Community Boards of Directors are tasked with many responsibilities, from creating a mission statement to raising funds in support of that mission. As fiduciaries of an organization, they are stewards of the public trust and must make decisions that are in its best interest.

If an organization is large enough, a board might hire an executive director to run its day-to-day operations. If this is the case, the board is also responsible for evaluating that executive director’s performance.

But who, exactly, evaluates the performance of the board? Who makes sure it is doing a good job? It’s actually the board’s own responsibility to conduct a self-assessment, from time to time, to help it see what it is doing well, and where it could use improvement. According to BoardSource—a leader in board governance training–it is standard best practice for boards to conduct a self-assessment about once every two or three years.

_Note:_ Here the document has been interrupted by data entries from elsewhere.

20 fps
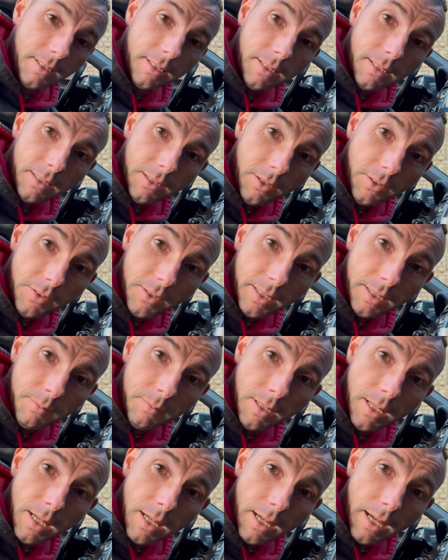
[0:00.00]
Another thing,
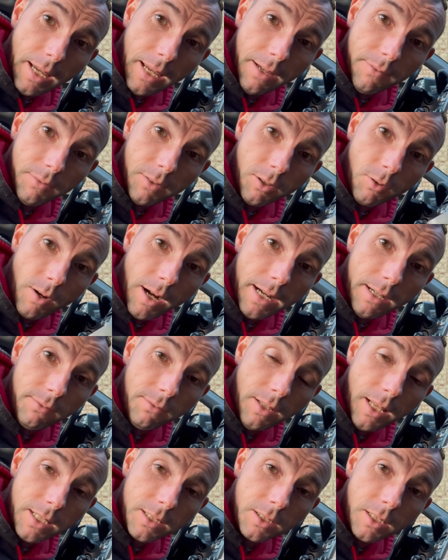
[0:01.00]
I have a crank
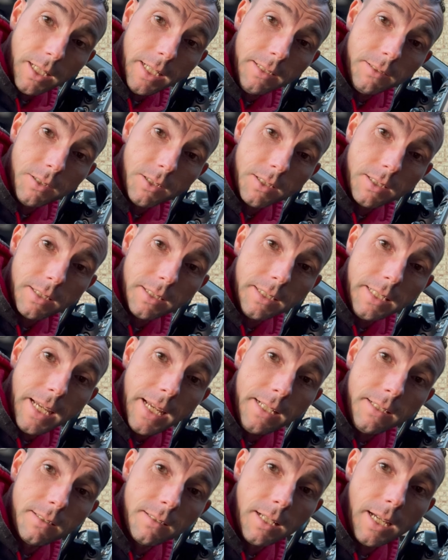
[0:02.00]
flashlight just in
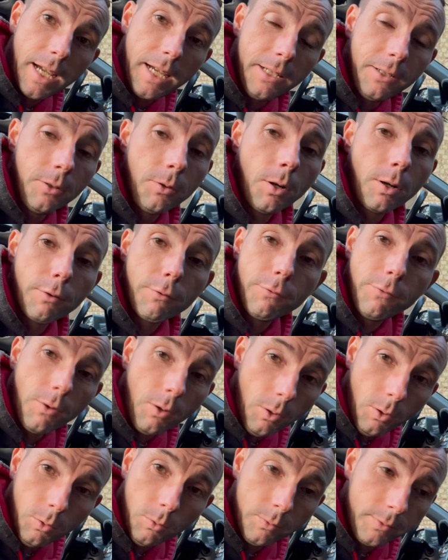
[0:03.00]
case. I know our
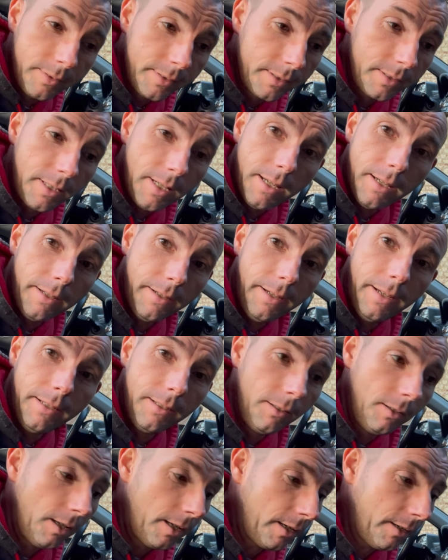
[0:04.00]
phones and a
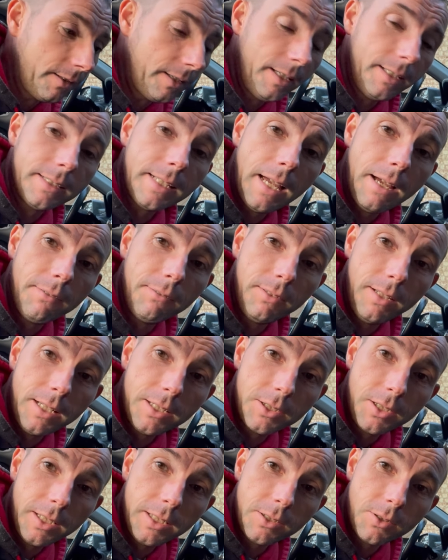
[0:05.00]
lot of things have
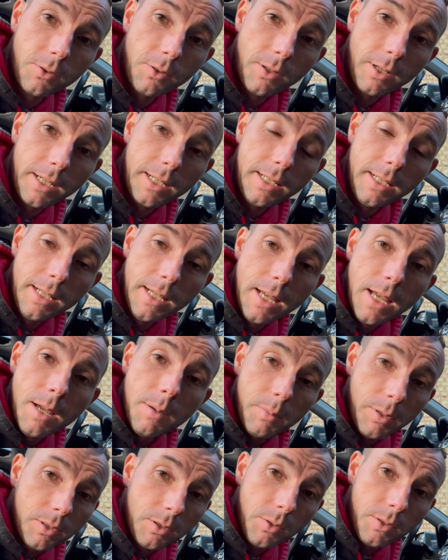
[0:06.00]
flashlights already,
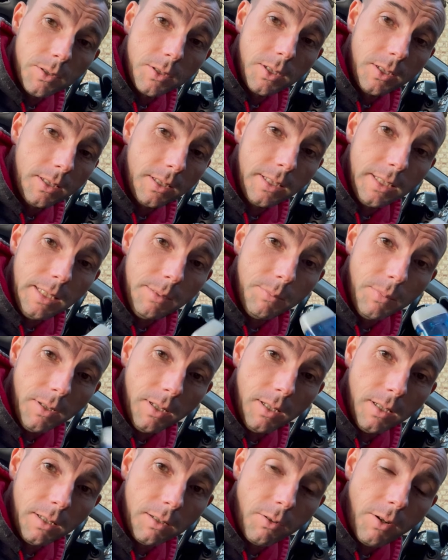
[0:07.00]
but it's always good to keep
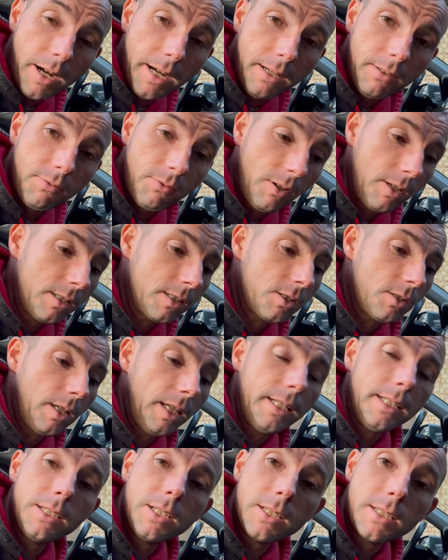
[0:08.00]
a crank
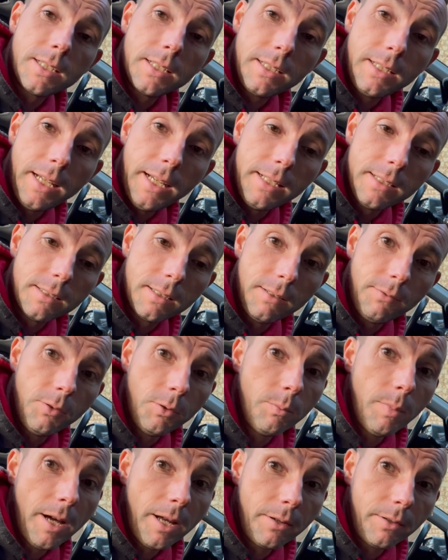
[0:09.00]
flashlight just in case if your
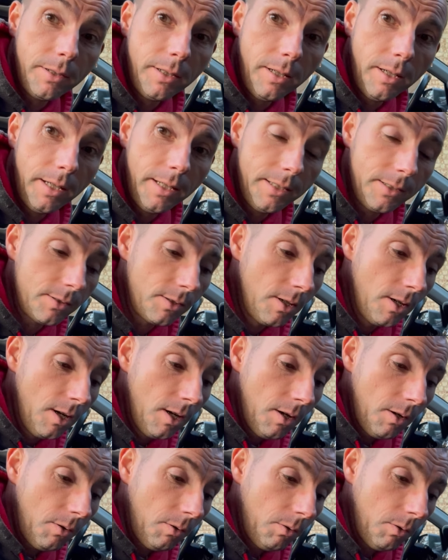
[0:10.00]
battery dies
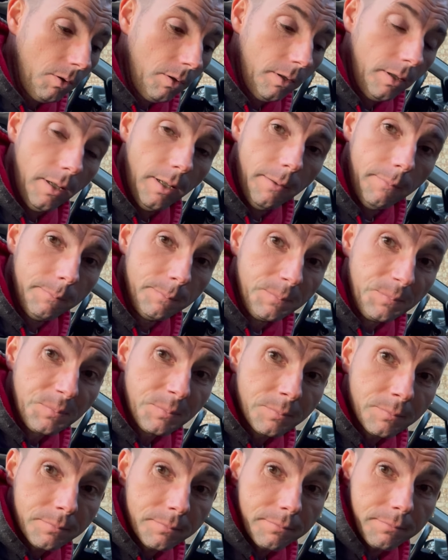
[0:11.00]
or
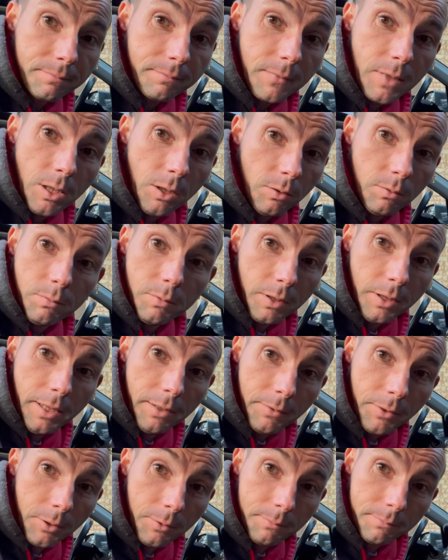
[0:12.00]
you know, you
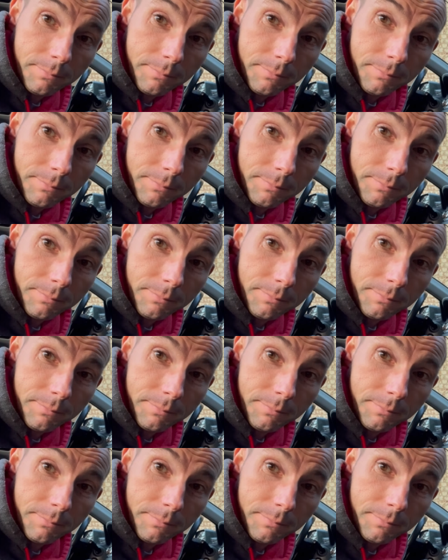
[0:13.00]
never know.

An assessment doesn’t have to be a big production. A board can create a simple, anonymous, online survey where members can rank the board’s effectiveness. For example, they may be asked to give the board a score between 1 and 5 (with 5 being the highest score) in response to statements such as “board members know their responsibilities as board members” or “the board’s bylaws, policies, and procedures are up to date”. Following the online survey, the board can review the results as a group and commit to working on areas that need the most improvement.

When I served as an Executive Director for a non-profit organization, this type of assessment was extremely useful in helping my board better understand its duties and where it needed to focus its efforts. If you are interested in using a board assessment tool to improve your board’s performance, you can find many examples online, or contact me at if you have questions.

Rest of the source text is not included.